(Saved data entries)
+ + + + + + +
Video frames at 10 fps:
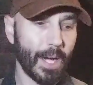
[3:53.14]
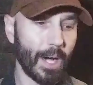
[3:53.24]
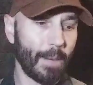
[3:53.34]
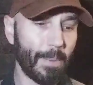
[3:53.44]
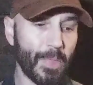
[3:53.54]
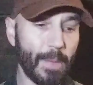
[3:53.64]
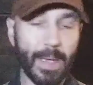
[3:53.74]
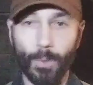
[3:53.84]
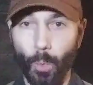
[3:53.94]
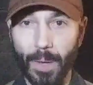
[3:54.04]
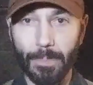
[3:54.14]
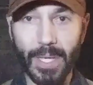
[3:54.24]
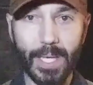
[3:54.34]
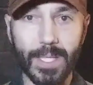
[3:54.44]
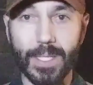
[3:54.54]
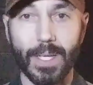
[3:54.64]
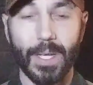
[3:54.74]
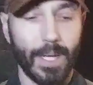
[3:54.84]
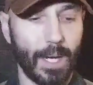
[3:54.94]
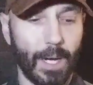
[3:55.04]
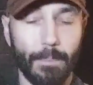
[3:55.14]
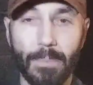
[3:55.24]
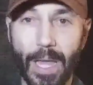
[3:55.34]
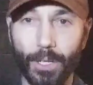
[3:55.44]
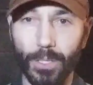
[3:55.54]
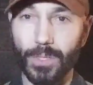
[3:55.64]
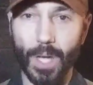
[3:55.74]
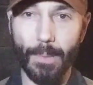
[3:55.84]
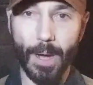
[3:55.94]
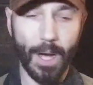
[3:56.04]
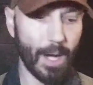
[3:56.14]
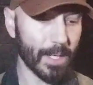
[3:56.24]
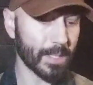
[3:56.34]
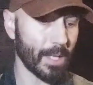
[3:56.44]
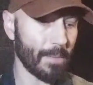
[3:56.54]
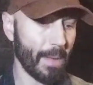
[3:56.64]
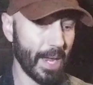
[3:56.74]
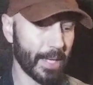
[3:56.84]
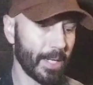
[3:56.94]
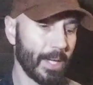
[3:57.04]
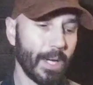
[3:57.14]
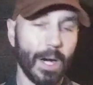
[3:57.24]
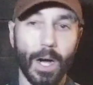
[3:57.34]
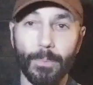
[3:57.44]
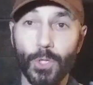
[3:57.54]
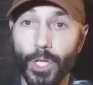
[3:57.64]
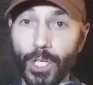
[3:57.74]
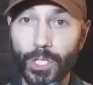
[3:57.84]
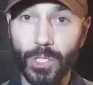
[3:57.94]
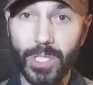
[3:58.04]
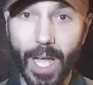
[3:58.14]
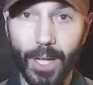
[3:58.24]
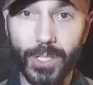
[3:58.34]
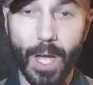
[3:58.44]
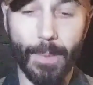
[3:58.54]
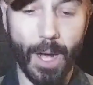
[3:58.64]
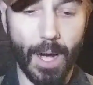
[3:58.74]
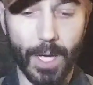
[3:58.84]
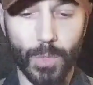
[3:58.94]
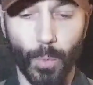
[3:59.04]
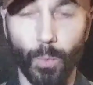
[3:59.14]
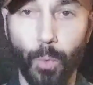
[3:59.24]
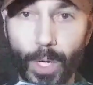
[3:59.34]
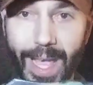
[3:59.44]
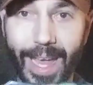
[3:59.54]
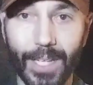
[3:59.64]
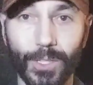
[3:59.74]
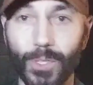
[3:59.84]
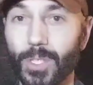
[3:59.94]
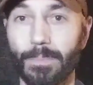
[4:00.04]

But they make one-piece metal tomahawks. They make traditional style tomahawks with wood handles.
+ + + + + + +
▸ Required action
In your answer, print the entries above exactly, with the pictures left out.

▸ Solution for this exercise
Video frames at 10 fps:
[3:53.14]
[3:53.24]
[3:53.34]
[3:53.44]
[3:53.54]
[3:53.64]
[3:53.74]
[3:53.84]
[3:53.94]
[3:54.04]
[3:54.14]
[3:54.24]
[3:54.34]
[3:54.44]
[3:54.54]
[3:54.64]
[3:54.74]
[3:54.84]
[3:54.94]
[3:55.04]
[3:55.14]
[3:55.24]
[3:55.34]
[3:55.44]
[3:55.54]
[3:55.64]
[3:55.74]
[3:55.84]
[3:55.94]
[3:56.04]
[3:56.14]
[3:56.24]
[3:56.34]
[3:56.44]
[3:56.54]
[3:56.64]
[3:56.74]
[3:56.84]
[3:56.94]
[3:57.04]
[3:57.14]
[3:57.24]
[3:57.34]
[3:57.44]
[3:57.54]
[3:57.64]
[3:57.74]
[3:57.84]
[3:57.94]
[3:58.04]
[3:58.14]
[3:58.24]
[3:58.34]
[3:58.44]
[3:58.54]
[3:58.64]
[3:58.74]
[3:58.84]
[3:58.94]
[3:59.04]
[3:59.14]
[3:59.24]
[3:59.34]
[3:59.44]
[3:59.54]
[3:59.64]
[3:59.74]
[3:59.84]
[3:59.94]
[4:00.04]

But they make one-piece metal tomahawks. They make traditional style tomahawks with wood handles.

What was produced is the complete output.